We all can see the risk in leaving these children at home: Teen mother, messy home, dangers in easy reach.

    But no one involved in the case saw the dangers of removal: The fact that this three-year-old is now probably terrified about never seeing the mother he loves again; the fact that the terror may well be compounded by guilt; a belief that he is being punished, why else would they have taken mommy away? The fact that this fear and guilt may cripple the child emotionally for life. The fact that if the foster care drags on long enough there is a one-in-three chance he'll actually be abused in foster care itself.
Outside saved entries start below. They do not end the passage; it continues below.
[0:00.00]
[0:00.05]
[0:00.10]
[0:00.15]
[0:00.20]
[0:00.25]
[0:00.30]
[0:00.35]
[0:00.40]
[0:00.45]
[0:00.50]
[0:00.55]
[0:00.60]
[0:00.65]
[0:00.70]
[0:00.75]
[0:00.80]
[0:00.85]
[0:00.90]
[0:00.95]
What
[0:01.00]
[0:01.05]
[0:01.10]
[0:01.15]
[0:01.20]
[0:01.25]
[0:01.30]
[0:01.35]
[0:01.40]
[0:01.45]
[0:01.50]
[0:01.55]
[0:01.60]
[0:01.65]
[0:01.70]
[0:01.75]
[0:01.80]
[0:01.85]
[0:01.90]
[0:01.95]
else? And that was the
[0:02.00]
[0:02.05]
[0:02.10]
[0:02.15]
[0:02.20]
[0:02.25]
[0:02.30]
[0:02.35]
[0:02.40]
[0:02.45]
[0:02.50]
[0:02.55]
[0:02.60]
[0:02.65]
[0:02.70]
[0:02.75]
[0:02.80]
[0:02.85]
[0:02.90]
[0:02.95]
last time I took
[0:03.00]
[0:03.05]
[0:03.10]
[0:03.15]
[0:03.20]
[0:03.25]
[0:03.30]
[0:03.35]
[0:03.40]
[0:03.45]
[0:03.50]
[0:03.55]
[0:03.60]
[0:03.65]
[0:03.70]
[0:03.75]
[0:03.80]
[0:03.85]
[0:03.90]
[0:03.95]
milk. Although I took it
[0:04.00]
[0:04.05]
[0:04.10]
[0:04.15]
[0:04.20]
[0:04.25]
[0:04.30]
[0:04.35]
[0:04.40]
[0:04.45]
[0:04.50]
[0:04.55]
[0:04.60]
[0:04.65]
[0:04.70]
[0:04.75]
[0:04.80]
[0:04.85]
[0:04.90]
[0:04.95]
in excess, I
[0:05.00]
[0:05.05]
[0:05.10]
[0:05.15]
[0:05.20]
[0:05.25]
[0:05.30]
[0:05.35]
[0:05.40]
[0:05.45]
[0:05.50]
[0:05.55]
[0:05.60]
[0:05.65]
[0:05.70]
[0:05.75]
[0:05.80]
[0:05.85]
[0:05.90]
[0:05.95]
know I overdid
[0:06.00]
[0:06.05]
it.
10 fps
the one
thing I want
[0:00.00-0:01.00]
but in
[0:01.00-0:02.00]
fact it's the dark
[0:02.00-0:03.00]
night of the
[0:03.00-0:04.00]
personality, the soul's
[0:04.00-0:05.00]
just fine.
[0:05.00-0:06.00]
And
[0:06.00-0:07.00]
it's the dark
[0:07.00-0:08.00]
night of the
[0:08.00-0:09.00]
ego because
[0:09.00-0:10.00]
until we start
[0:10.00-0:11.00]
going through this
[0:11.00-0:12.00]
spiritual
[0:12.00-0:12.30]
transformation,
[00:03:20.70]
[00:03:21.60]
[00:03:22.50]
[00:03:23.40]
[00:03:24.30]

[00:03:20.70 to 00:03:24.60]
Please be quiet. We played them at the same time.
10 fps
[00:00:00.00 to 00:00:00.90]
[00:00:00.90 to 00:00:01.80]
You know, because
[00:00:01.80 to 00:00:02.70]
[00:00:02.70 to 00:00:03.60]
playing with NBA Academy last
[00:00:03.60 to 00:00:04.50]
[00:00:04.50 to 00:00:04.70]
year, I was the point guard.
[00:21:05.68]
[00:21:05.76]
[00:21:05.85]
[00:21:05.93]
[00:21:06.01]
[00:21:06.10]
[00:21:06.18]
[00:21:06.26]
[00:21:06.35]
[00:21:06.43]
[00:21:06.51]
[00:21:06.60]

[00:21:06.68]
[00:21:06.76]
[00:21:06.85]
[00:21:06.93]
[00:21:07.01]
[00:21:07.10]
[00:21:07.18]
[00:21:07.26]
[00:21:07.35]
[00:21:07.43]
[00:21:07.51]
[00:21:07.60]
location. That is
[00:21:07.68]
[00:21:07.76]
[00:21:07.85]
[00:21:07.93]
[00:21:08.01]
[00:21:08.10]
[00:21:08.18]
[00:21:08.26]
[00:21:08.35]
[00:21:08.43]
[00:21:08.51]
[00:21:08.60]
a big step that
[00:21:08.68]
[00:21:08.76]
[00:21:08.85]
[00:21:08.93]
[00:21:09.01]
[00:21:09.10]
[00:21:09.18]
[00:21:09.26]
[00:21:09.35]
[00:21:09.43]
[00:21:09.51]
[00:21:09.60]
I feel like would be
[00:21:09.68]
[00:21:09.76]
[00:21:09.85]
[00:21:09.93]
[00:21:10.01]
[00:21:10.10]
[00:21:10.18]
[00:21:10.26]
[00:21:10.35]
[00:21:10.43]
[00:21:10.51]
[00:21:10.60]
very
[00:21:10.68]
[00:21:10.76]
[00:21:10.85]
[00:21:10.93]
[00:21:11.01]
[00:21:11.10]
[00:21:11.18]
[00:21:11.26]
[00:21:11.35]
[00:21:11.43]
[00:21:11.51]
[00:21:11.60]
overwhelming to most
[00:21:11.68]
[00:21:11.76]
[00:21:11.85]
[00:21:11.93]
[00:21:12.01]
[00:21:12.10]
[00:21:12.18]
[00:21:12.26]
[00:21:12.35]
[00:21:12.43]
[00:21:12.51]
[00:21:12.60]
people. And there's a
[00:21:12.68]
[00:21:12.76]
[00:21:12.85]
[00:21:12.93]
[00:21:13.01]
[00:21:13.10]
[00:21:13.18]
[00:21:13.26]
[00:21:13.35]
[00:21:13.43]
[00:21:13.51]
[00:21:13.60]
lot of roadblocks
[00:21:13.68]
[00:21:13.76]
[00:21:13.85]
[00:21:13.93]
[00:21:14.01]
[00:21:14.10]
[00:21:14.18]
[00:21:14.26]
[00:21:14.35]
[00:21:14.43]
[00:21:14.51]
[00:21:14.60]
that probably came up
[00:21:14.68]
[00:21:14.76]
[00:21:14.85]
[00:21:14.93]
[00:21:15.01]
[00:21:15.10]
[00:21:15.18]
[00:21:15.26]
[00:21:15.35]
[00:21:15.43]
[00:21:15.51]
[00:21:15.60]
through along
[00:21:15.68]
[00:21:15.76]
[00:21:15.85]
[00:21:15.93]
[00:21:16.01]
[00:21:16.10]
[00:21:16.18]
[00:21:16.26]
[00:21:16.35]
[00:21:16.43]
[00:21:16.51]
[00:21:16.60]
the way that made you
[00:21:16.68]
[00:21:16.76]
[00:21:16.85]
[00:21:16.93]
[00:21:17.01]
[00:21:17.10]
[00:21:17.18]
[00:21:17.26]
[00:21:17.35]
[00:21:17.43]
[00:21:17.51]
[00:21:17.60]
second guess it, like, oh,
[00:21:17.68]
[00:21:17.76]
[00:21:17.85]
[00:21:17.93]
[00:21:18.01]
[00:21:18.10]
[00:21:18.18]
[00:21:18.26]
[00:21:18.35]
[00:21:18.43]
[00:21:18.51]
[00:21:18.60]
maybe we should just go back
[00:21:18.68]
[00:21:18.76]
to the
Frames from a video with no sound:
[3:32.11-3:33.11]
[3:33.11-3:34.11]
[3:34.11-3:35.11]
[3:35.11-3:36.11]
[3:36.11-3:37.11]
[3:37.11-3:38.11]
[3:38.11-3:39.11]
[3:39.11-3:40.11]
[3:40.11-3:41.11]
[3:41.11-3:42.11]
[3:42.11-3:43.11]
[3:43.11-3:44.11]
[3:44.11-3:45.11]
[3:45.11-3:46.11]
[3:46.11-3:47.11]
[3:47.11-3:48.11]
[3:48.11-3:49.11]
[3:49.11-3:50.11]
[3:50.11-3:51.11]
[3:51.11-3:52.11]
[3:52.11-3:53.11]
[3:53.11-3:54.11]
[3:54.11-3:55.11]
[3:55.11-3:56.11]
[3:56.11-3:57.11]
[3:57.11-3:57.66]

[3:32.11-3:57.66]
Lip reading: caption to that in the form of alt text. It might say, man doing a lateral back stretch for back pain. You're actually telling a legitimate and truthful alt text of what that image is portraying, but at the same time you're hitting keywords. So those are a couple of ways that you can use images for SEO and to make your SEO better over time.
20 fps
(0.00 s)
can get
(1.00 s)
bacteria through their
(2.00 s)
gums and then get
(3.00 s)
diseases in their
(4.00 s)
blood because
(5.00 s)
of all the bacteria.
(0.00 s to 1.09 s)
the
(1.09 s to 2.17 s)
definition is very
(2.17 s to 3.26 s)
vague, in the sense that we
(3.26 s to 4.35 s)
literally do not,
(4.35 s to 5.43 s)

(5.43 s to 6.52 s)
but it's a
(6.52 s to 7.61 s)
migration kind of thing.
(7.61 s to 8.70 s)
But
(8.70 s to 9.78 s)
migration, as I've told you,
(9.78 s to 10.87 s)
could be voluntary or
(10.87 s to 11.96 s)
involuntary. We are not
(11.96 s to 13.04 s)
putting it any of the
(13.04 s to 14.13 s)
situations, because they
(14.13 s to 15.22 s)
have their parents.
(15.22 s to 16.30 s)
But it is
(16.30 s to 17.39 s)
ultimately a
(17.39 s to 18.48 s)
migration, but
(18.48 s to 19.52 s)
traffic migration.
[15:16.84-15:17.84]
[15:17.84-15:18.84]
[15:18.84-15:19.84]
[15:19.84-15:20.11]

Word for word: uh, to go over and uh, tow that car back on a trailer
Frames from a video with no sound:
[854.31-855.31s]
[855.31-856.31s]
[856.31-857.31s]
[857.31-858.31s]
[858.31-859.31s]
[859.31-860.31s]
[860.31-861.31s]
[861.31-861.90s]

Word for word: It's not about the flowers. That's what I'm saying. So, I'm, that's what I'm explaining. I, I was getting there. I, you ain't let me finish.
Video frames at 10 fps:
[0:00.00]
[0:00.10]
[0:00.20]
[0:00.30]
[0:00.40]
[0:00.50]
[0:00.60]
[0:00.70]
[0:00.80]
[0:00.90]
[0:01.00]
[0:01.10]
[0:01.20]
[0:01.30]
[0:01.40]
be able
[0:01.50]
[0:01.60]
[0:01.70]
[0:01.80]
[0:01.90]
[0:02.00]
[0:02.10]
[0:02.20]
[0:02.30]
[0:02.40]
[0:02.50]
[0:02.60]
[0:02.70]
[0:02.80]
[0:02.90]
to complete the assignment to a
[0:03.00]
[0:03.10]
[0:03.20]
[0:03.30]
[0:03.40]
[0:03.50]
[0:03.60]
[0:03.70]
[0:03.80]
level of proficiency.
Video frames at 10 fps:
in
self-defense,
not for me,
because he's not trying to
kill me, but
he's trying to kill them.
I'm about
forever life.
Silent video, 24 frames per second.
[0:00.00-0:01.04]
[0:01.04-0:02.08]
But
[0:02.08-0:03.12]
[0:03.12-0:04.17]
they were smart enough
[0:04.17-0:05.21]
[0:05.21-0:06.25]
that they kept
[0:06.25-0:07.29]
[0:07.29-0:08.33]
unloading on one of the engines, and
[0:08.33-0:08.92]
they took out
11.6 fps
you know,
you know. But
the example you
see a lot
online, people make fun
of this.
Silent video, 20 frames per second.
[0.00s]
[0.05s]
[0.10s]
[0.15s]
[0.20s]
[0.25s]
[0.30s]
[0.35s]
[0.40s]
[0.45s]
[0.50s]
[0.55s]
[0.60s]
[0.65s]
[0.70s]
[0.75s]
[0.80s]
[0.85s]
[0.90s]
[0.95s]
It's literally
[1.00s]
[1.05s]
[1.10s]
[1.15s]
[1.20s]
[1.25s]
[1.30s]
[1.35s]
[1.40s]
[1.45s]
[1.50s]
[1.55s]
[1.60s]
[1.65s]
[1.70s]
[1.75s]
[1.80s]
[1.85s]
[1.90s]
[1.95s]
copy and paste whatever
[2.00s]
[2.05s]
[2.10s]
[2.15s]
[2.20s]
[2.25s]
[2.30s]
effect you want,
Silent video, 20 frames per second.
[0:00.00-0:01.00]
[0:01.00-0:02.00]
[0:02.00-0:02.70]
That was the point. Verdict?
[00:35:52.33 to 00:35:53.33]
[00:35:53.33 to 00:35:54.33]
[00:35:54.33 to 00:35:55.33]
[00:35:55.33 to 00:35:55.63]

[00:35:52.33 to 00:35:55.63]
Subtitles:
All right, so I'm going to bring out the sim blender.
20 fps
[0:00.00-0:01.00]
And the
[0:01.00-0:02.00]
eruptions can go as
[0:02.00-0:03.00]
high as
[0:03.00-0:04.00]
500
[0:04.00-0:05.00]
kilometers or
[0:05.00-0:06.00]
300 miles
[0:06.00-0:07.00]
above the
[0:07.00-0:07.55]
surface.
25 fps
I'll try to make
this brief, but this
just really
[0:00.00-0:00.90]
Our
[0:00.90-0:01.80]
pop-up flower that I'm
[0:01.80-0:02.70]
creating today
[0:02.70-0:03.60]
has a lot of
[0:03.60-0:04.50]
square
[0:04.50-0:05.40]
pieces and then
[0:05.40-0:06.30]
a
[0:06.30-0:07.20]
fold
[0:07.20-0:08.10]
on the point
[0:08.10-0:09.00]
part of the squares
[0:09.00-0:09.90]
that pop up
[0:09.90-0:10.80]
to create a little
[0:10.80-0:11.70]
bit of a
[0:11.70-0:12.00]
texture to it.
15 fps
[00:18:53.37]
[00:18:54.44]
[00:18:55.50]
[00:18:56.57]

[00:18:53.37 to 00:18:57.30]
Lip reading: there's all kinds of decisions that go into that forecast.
    As for the infant, also taken, I often have cited a major medical center study of Florida infants born with cocaine in their systems, one group placed in foster care, one group left with mothers able to care for them. Even for these infants, those left with birth mothers did better. For the foster children, the separation from their mothers was more toxic than the cocaine. (No that doesn't mean you can just leave children with addicts, it does mean drug treatment for the mother almost always is a better first choice than foster care for the child). There is no allegation of drug use in this case. So imagine how much the infant in this case is suffering now. (The story doesn't say exactly where the children are. If they're with extended family that cushions the blow, but harm still is done.)

    And remember that study of 15,000 typical cases – the one that found that, on average, the children left in their own homes, even with little or no help, did better than those placed in foster care? This is precisely the kind of case that the study examined – a typical, everyday, "in-between" case. If anything, many of those 15,000 cases probably were worse. So while Chris100602 probably reflects public opinion, I know 15,000 children who probably would like to take issue with her, if they could. Still another study found that only one in five foster-care alumni does well in later life. So, no, foster care doesn't give a child "half the chance" to accomplish anything in life – it's more like one-fifth of a chance.

    And then there's the second comment. The person posting this comment claims to be the mother's big sister. She says she tried to help her sister to no avail, and ultimately called DCF to turn in her sister a couple of weeks earlier. But, she says, DCF didn't do anything then.

Let's assume that's all true. That only further illustrates how DCF got it wrong. If it's all true, this is a classic example of a child welfare agency believing there are only two options, "all" or "nothing" – that is, take away the children or close the door and go away.

    Depending on what DCF found on that first report, there might well have been plenty of cause to offer help. That help could have included partnering with the sister – helping the big sister find and provide concrete help to her younger sister (assuming the relationship hadn't soured too much as a result of the call to DCF).

    And when DCF came back the second time? There was nothing wrong that couldn't have been solved with a locksmith and some housekeeping help. Then do some in-home help and monitoring. Send in someone to teach the mother, but not with a wagging finger and a lot of theory. Send in someone who also would provide concrete help – roughly the equivalent of one of those "nurse home visitor" interventions that the child welfare establishment loves. (Done right, it really is an excellent program). I don't think this case even rises to the level where something more intense, like Intensive Family Preservation Services is necessary.

    Why bother doing all this? For those who care only about money, it will cost less than foster care. For those who care about children, it will leave those children far better off than they probably are now – terrified and guilt ridden somewhere in foster care. This kind of intervention is the kind that would really give these children that "half a chance" that Chriss100602 naively believes you get from foster care.